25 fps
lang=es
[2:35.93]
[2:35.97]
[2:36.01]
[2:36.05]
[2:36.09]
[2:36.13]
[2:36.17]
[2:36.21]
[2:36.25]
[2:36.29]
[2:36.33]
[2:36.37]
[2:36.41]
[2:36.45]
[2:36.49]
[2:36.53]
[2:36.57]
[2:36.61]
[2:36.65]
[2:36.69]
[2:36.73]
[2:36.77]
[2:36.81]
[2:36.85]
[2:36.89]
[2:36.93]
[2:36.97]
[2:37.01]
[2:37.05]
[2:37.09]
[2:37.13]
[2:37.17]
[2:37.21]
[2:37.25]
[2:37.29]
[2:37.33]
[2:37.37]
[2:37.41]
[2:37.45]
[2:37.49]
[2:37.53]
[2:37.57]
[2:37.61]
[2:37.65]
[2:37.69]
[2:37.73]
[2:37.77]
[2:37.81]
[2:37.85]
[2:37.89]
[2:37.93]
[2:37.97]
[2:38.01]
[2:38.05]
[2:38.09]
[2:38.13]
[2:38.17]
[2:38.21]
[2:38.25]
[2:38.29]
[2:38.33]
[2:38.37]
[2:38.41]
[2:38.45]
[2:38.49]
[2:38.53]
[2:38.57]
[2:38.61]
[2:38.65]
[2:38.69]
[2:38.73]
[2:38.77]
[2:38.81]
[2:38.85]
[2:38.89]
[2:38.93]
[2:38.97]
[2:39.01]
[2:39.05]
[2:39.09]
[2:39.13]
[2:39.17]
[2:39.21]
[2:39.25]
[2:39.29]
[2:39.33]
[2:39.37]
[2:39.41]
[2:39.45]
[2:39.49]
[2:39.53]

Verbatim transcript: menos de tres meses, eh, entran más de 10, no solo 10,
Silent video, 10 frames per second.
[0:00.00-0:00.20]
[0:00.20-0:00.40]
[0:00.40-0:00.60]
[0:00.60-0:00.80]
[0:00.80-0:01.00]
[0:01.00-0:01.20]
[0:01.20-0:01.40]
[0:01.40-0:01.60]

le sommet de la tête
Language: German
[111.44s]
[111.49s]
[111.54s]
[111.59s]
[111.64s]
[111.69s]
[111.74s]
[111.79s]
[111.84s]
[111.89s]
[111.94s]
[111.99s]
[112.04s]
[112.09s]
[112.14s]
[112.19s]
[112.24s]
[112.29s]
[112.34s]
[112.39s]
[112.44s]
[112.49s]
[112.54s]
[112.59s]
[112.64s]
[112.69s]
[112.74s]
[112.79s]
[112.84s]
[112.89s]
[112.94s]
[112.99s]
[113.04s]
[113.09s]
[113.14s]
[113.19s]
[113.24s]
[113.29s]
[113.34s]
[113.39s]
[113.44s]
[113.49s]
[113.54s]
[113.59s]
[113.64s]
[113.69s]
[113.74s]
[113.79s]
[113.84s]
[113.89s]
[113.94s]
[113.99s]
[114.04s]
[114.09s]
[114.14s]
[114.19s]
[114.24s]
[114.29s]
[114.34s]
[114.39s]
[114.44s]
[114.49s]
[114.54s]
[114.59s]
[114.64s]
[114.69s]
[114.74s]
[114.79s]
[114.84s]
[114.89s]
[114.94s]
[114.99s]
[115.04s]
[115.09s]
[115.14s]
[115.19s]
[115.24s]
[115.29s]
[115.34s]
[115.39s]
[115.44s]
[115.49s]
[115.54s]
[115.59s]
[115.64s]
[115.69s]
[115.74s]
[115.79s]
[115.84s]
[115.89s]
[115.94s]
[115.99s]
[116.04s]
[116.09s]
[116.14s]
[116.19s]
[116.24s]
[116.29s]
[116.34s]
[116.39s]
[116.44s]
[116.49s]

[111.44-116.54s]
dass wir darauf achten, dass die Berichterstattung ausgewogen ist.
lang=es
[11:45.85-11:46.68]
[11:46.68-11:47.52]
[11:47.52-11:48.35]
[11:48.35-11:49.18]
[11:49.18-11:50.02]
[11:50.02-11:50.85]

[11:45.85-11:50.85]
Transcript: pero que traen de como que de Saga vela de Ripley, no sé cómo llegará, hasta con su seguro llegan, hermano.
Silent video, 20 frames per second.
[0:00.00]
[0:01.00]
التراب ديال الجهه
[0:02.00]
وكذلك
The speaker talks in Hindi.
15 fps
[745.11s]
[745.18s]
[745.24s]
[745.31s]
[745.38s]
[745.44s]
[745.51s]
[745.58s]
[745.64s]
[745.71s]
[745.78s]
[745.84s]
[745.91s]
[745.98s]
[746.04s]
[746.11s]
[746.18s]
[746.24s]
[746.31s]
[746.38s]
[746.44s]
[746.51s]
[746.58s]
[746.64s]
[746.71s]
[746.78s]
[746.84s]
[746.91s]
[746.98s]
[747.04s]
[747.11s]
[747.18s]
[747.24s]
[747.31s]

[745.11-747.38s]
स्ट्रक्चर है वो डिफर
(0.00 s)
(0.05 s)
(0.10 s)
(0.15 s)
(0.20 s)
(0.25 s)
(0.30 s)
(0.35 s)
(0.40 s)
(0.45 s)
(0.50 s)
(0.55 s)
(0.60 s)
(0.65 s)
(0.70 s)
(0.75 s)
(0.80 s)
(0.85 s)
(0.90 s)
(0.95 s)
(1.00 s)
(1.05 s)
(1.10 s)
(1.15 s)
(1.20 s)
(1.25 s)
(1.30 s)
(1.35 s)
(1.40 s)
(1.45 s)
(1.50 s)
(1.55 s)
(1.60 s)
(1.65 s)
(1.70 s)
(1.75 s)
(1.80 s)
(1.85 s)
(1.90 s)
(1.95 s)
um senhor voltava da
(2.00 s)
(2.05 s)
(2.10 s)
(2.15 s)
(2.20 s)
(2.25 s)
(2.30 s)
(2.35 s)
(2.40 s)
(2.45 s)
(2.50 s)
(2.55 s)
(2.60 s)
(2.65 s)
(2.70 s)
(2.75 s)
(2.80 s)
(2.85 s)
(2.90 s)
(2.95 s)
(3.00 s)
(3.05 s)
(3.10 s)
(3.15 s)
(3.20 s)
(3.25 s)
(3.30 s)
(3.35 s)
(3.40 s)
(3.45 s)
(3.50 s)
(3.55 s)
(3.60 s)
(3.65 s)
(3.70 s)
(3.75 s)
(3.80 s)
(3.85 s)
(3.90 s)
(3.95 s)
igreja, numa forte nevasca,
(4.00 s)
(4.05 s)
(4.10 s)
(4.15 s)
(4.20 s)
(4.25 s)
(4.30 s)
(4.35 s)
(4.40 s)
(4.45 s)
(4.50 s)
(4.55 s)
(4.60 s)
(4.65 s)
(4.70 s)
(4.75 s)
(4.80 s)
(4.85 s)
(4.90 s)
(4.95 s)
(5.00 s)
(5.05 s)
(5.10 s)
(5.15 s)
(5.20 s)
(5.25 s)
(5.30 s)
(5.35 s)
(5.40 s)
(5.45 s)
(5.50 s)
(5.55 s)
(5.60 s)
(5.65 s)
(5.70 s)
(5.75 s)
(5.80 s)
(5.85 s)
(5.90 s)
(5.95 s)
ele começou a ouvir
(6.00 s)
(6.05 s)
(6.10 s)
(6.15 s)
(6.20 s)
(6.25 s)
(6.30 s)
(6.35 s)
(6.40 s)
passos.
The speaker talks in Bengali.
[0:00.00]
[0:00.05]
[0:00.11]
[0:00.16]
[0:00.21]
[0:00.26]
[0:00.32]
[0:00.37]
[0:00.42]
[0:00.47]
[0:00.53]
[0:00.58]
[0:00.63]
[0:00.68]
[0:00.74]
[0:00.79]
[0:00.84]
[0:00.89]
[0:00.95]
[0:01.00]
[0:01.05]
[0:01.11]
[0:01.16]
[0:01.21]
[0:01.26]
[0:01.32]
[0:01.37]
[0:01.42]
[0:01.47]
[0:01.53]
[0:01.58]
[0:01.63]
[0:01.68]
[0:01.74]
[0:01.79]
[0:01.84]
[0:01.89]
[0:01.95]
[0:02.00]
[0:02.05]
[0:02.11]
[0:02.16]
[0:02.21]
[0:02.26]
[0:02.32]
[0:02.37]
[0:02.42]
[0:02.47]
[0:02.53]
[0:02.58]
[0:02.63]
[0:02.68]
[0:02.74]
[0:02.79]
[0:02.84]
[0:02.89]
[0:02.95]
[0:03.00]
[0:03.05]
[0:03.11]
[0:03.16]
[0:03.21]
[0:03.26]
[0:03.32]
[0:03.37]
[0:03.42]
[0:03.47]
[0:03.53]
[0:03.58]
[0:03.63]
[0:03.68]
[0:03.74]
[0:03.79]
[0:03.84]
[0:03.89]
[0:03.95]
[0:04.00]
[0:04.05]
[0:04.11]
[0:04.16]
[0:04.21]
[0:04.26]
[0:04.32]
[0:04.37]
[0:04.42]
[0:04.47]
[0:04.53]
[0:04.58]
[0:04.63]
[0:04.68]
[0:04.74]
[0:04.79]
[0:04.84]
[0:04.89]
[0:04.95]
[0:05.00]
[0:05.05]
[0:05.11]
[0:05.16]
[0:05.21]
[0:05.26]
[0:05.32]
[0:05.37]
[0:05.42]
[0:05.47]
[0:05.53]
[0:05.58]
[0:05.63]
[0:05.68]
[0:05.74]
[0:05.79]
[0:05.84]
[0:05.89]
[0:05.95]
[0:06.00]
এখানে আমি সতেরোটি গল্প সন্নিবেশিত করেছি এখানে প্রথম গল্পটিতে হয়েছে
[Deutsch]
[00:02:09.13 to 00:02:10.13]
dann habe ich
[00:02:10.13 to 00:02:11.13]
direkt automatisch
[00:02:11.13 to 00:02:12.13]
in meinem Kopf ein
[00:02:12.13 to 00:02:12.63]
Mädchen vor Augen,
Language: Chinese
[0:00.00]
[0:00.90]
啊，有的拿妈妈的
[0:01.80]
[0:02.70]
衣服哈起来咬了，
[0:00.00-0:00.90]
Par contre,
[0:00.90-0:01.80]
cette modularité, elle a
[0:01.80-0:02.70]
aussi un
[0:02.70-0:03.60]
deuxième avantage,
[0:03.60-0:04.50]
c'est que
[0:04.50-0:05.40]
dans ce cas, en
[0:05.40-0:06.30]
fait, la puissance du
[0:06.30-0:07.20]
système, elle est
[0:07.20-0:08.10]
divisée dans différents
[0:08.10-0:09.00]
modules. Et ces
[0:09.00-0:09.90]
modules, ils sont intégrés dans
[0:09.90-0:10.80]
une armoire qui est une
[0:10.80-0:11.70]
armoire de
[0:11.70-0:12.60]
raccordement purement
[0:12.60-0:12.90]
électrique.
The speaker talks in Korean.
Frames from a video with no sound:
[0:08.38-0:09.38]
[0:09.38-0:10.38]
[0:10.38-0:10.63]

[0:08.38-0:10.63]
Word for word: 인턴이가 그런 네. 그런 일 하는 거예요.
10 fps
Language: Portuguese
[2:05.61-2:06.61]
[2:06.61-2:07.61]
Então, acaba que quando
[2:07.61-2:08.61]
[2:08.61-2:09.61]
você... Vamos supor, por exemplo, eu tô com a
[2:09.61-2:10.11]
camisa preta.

To do —
Give only the number of lines in the entries above that contain the string "talks".

Task response —
3